Ваха так и не приехал. Они ждали три дня, которые показались Борису вечностью. Затишье продолжалось недолго — стоило синей «шестерке» скрыться за поворотом, как на той стороне снова разгорелся бой. Обстрел заставил их спуститься в подвал, и Борис, сидя как истукан, думал только об одном: успела ли вырваться из города переполненная «шестерка». Днем бои почти не прекращались, но при любой передышке Борис выходил из подвала и всматривался вдаль близорукими глазами.
Машины не было.
Обстрелы все усиливались, на улице почти не осталось целых домов. На второй день загорелся соседний двор, и огонь только чудом не перекинулся к ним.
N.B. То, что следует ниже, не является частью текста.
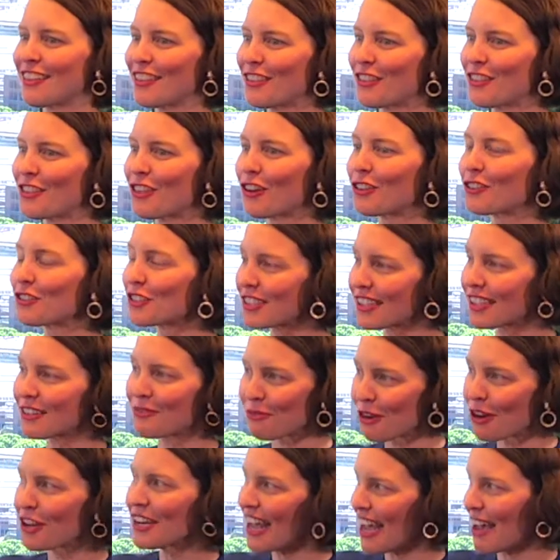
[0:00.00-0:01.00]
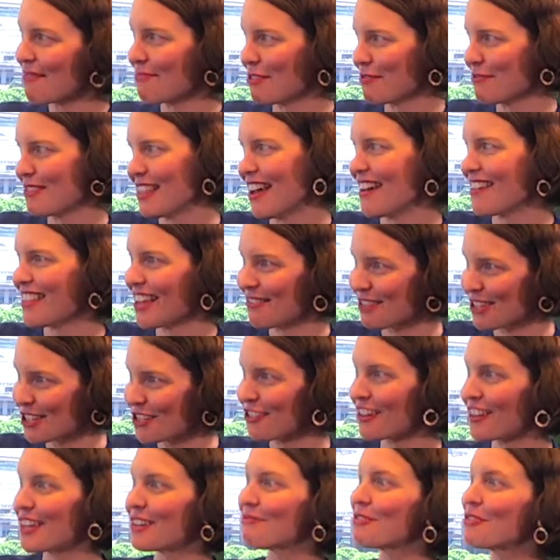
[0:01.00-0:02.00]
those that weren't happy with how they were
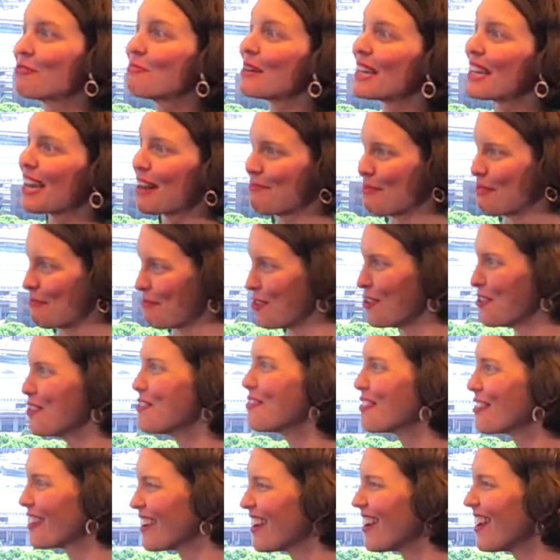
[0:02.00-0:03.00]
treated will pick up and move.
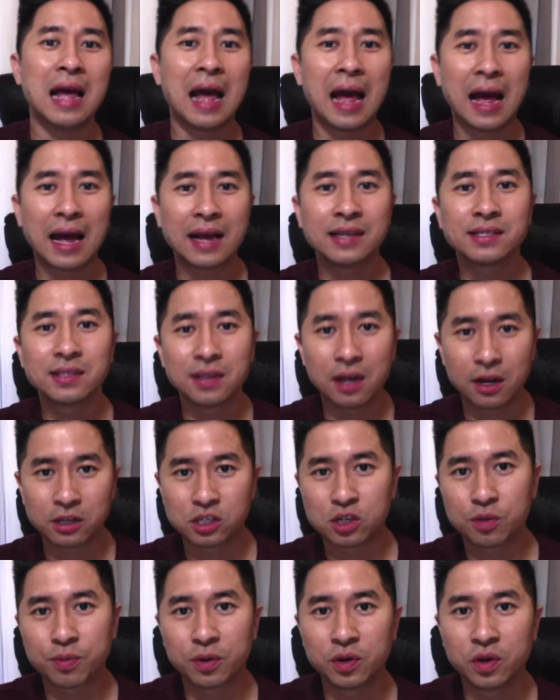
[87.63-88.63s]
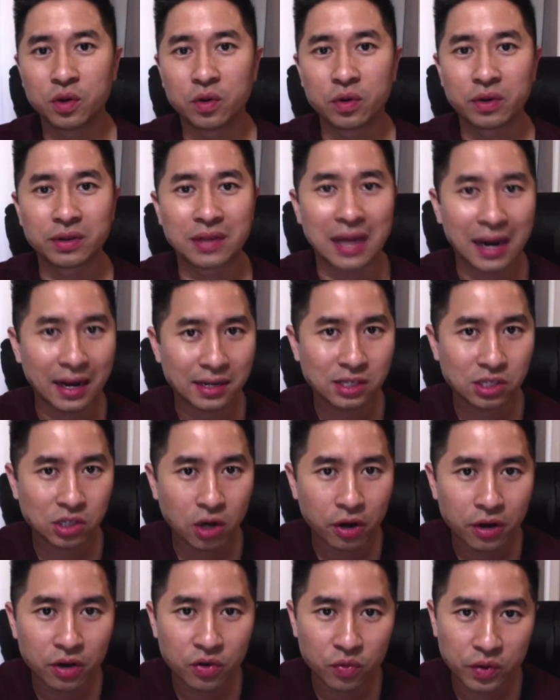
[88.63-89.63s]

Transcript: as an entrepreneur that I started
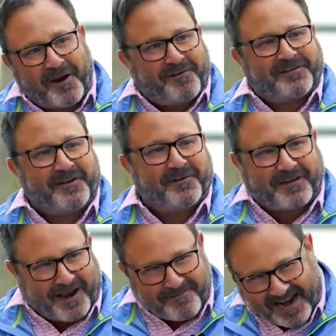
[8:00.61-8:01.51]
every single
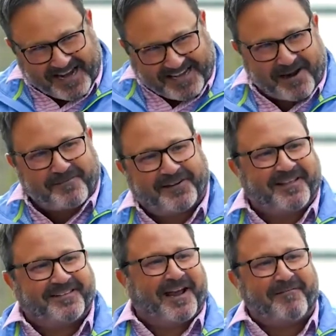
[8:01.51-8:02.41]
time 98%
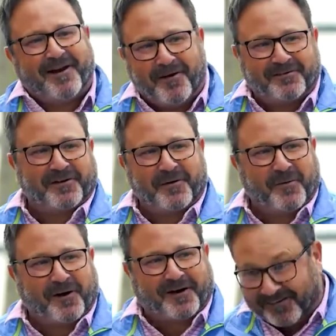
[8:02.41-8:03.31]
of the time i know it's going to
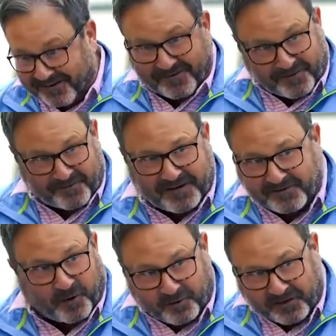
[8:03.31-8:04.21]
work because these are
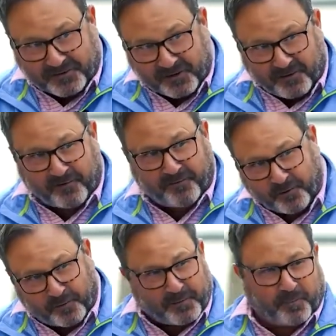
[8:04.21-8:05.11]
these these are
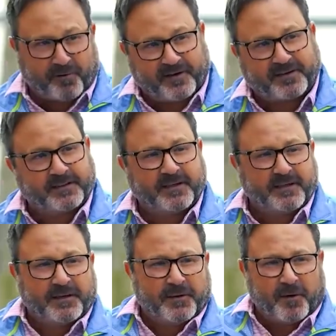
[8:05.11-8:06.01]
irrefutably perfect
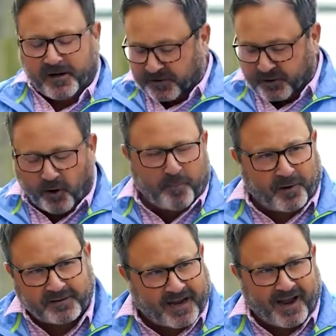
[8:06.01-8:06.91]
right you show up
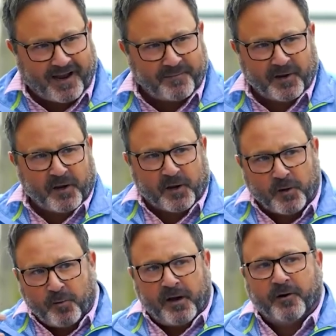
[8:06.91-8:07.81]
on time
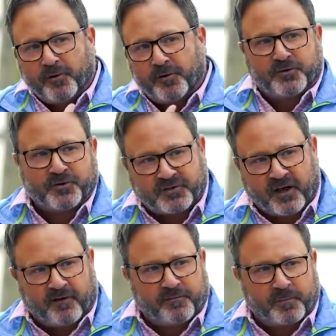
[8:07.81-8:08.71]
you introduce
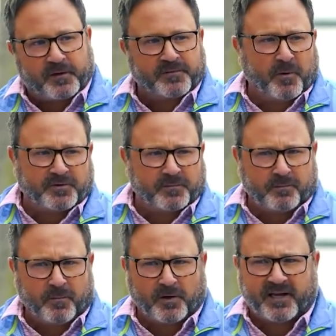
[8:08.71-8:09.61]
yourself because most
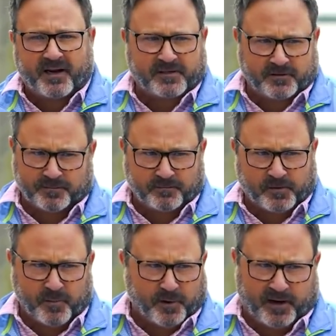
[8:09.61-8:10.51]
most headaches are
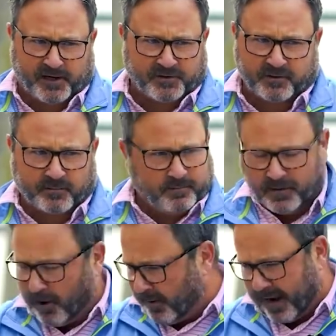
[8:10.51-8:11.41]
communication sure.
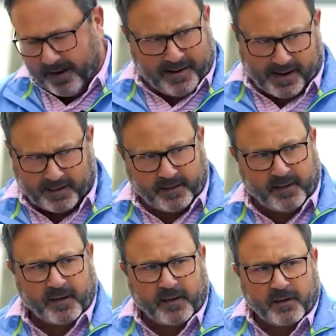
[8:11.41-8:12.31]
no doubt about it
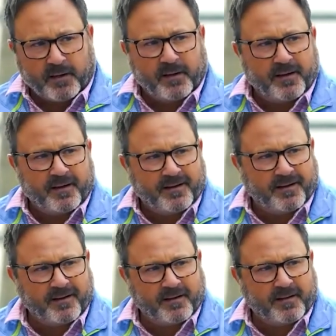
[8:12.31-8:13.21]
like today they did
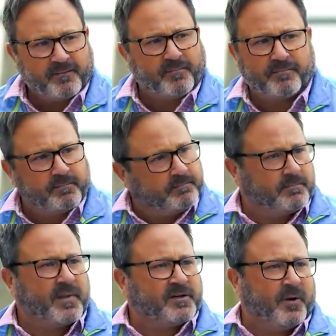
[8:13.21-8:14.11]
not call you to their
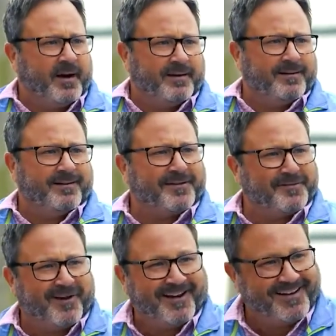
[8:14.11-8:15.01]
company. that's right that's right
Через день ушли Алик и Мовлади. Сказали, что попробуют поискать более спокойное место. Где-то в подсознании Борис давно понял, что машина не вернется, но даже признаваться в этом было страшно, а уж сказать вслух.… Казалось, пока молчишь, еще есть надежда, еще не все потеряно.
На четвертое утро загорелся дом.
Снаряд попал в старый подвал, туда, где вечность назад Боря Туманов устраивал любительские опыты и однажды чуть не сжег дом. Теперь его ошибку исправили профессионалы.
Первым загорелся старинный дубовый стол с заплесневевшими реактивами. Разойдясь, огонь быстро сожрал скопившийся в подвале за полвека хлам, набрал силу и в поисках новой еды вырвался наверх.
Пищи здесь было полно, и через пять минут дом был уже обречен. Горели тщательно упакованные к переезду вещи, мебель, собираемые годами книги. Пылали семейные фотографии и свернутые в рулоны рисунки. Корчились, разлетаясь на атомы, старые детские игрушки, плавились отцовские и дедовы медали. Пламя жадно лизало старинные двухстворчатые двери, оконные рамы с тяжелыми ставнями.